*** The input Section Begins ***

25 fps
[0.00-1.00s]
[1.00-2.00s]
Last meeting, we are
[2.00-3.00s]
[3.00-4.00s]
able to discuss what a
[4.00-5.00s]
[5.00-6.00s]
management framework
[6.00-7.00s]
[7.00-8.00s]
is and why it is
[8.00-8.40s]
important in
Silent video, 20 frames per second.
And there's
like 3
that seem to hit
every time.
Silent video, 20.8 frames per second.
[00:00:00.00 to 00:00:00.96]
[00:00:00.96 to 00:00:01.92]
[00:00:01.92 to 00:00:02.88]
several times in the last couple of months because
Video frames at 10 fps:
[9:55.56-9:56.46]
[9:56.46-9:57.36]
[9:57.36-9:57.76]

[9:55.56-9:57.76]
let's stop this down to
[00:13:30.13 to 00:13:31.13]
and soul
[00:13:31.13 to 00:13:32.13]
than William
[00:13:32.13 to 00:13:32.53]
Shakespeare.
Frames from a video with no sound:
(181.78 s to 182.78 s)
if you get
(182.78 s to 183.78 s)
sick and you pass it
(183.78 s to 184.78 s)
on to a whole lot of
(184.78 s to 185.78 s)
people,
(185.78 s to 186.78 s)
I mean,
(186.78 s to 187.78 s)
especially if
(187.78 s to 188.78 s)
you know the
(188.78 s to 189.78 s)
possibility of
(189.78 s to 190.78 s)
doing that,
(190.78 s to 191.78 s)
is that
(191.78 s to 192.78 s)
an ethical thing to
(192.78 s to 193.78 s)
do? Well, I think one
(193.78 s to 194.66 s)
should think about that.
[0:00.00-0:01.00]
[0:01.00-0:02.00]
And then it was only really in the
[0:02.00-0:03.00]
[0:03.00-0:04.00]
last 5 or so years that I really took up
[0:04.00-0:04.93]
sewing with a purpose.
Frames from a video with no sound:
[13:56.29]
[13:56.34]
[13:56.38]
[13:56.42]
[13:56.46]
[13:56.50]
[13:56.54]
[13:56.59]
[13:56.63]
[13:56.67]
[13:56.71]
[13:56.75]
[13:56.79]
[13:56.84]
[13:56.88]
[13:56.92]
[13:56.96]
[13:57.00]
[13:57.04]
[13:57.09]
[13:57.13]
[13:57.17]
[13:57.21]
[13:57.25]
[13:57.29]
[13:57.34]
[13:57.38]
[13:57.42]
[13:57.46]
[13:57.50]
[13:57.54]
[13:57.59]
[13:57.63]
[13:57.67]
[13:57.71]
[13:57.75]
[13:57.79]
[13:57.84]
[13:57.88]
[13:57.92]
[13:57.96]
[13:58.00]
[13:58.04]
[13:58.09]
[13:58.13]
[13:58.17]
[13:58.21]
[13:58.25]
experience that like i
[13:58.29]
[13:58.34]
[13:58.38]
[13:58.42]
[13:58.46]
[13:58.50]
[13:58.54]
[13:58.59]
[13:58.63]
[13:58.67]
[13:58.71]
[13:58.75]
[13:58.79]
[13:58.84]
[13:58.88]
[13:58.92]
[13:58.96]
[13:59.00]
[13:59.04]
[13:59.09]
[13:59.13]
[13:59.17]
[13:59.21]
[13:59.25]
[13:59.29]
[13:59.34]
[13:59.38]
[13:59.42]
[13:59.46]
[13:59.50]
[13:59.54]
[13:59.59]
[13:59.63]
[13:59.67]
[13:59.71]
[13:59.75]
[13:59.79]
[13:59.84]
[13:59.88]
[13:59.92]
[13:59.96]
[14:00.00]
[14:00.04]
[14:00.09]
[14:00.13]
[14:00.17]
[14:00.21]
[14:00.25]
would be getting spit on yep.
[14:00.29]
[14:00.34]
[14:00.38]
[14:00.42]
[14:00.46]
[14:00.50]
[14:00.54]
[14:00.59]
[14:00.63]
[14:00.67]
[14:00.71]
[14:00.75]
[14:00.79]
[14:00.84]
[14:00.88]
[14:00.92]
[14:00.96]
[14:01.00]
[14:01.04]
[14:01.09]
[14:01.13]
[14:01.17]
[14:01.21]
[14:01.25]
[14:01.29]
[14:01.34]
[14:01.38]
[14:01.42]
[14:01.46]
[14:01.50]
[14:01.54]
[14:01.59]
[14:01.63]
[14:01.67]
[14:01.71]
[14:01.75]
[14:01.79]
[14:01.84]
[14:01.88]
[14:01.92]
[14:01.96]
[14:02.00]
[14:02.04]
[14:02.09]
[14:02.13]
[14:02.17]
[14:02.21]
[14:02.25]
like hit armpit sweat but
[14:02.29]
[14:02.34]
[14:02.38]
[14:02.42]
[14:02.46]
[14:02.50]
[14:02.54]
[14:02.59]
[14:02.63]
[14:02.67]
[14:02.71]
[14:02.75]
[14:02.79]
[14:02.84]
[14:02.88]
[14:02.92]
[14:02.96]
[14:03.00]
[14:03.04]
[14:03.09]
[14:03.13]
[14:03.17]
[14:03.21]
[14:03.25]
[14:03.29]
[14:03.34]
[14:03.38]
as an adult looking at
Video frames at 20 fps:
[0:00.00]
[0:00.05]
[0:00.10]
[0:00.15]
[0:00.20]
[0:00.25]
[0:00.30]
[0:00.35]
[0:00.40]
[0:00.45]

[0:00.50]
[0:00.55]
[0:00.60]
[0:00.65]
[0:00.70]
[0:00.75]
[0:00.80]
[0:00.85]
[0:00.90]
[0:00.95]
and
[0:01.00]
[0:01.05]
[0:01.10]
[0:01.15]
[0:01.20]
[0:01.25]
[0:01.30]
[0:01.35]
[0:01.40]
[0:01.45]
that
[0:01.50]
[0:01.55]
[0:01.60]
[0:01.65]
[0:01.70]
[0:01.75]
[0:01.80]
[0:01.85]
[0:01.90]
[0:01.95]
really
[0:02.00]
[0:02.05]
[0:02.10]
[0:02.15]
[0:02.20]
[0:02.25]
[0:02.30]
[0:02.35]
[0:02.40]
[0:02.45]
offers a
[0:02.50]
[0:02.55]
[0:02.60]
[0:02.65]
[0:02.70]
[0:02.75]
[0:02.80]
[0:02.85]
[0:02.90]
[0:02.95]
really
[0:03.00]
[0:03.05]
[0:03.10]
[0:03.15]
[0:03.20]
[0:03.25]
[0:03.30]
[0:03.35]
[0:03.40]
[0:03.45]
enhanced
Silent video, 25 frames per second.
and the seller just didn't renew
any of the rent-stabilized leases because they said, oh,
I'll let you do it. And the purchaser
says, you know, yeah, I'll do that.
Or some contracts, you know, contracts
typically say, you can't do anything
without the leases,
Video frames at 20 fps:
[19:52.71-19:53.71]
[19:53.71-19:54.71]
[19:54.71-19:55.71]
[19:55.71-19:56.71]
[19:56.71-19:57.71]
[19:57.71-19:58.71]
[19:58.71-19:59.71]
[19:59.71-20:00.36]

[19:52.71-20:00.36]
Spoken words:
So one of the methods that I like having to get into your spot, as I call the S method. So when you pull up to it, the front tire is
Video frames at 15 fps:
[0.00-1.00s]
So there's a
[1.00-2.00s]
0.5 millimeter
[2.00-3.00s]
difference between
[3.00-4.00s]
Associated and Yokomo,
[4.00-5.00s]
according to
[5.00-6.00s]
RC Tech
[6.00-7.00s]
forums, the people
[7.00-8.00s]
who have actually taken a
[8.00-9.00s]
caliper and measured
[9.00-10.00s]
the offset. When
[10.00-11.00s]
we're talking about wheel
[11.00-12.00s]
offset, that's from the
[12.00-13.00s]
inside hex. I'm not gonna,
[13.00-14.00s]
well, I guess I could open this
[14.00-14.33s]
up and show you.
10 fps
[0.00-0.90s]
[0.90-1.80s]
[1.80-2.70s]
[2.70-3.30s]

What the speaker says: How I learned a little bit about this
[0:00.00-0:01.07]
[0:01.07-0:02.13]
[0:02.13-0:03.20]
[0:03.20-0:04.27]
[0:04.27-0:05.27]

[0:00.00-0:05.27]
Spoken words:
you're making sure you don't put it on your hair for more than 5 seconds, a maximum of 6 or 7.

*** The input Section Ends ***

### Exercise objective
The response must consist of the lines above, from the first one through the line containing "[0:02.00-0:03.00]", reproduced exactly.

### Answer below
25 fps
[0.00-1.00s]
[1.00-2.00s]
Last meeting, we are
[2.00-3.00s]
[3.00-4.00s]
able to discuss what a
[4.00-5.00s]
[5.00-6.00s]
management framework
[6.00-7.00s]
[7.00-8.00s]
is and why it is
[8.00-8.40s]
important in
Silent video, 20 frames per second.
And there's
like 3
that seem to hit
every time.
Silent video, 20.8 frames per second.
[00:00:00.00 to 00:00:00.96]
[00:00:00.96 to 00:00:01.92]
[00:00:01.92 to 00:00:02.88]
several times in the last couple of months because
Video frames at 10 fps:
[9:55.56-9:56.46]
[9:56.46-9:57.36]
[9:57.36-9:57.76]

[9:55.56-9:57.76]
let's stop this down to
[00:13:30.13 to 00:13:31.13]
and soul
[00:13:31.13 to 00:13:32.13]
than William
[00:13:32.13 to 00:13:32.53]
Shakespeare.
Frames from a video with no sound:
(181.78 s to 182.78 s)
if you get
(182.78 s to 183.78 s)
sick and you pass it
(183.78 s to 184.78 s)
on to a whole lot of
(184.78 s to 185.78 s)
people,
(185.78 s to 186.78 s)
I mean,
(186.78 s to 187.78 s)
especially if
(187.78 s to 188.78 s)
you know the
(188.78 s to 189.78 s)
possibility of
(189.78 s to 190.78 s)
doing that,
(190.78 s to 191.78 s)
is that
(191.78 s to 192.78 s)
an ethical thing to
(192.78 s to 193.78 s)
do? Well, I think one
(193.78 s to 194.66 s)
should think about that.
[0:00.00-0:01.00]
[0:01.00-0:02.00]
And then it was only really in the
[0:02.00-0:03.00]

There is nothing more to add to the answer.